Из тех же соображений он никогда не рассказывал друзьям о своих любовных похождениях, а очередной любовнице о ее предшественнице. Он так боялся разоблачения, что даже в своем дневнике — единственном дошедшем до меня письменном свидетельстве его жизни до встречи с бабушкой, после войны, в лагере для перемещенных лиц, — он ни разу о них не упоминает.

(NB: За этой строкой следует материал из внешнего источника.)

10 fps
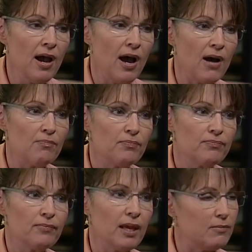
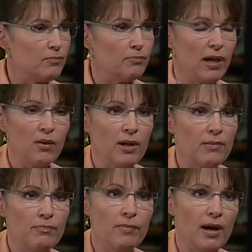And the way,
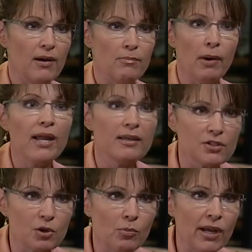
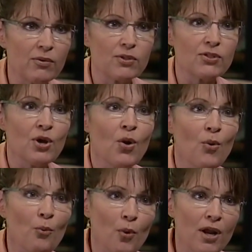Joe Biden was
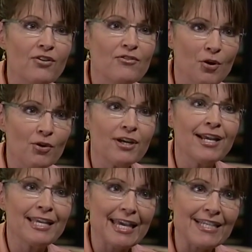one who voted
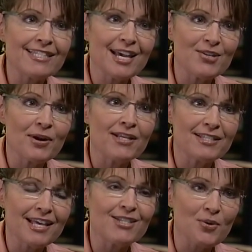against that
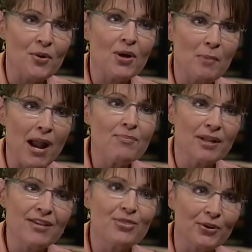Trans-Alaska oil
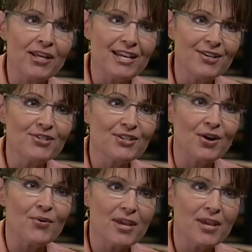pipeline 30 years ago.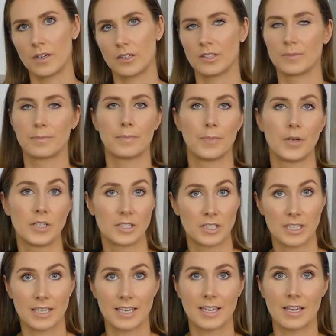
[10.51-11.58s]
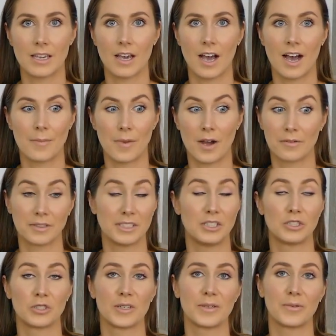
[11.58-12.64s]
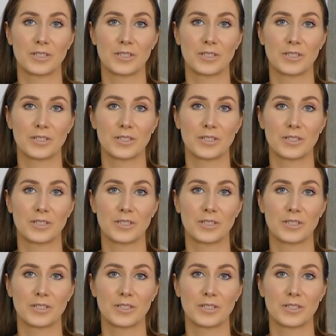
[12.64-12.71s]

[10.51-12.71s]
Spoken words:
because personally I really enjoy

В день, когда Роза лишила его невинности:
В день, когда впервые лишил невинности он:
В день, когда впервые он вошел в женщину со спины:
Не то чтобы его мучил стыд или угнетала мысль о неправильности его поступков, — он знал, что поступает правильно, правильнее, чем все, кто его окружает, — и еще он знал, что правильные поступки всегда сопровождаются чувством вины и что если чувствуешь себя виноватым, значит, скорее всего, поступаешь правильно. Но он также знал, что любовь не застрахована от инфляции, и что если мама, или Роз, или кто-либо из тех, кто его любит, друг о друге узнают, они волей-неволей почувствуют себя обесцененными. Он знал, что слова
Вторая тоже была вдовой. Ему все еще было десять, когда одноклассник пригласил его на спектакль в местный театр, который одновременно служил танцплощадкой, а дважды в год — синагогой. Его билет соответствовал креслу, которое уже успела занять Листа П, юная вдова первой жертвы Сдвоенного Дома. Она была миниатюрной, с кудряшками тонких каштановых волос, собранных в тугой хвостик. Ее розовая юбка поражала своей опрятностью и чистотой — такой опрятностью и такой чистотой, будто она отстирывала и отглаживала ее десятки раз. Она была красива, это точно, красива своей пронзительной аккуратностью, очевидной даже в мелочах. И если предположить, что ее муж оставался бессмертным до той поры, покуда энергия его клеток растворялась в земле, питала и удобряла почву, помогая новой жизни расти, то продолжалась и ее любовь, рассеянная по тысячам ежедневных дел, которые надлежало сделать, — любовь до того грандиозная, что даже многократно поделенной ее хватало на то, чтобы пришивать пуговицы к рубашкам, которые некому было надеть, и собирать опавшие ветки у подножий деревьев, и по десять раз стирать и гладить юбки, не успевшие толком запачкаться.
Она принялась бормотать что-то об абсурдности театра, посредственности актеров, недалекости драматургов, идиотизма драмы как таковой и как ее совсем не удивляет, что эти остолопы не смогли справиться даже с тем, чтобы продать не больше, чем по одному билету на место. Тут она заметила его руку — и тирада оборвалась.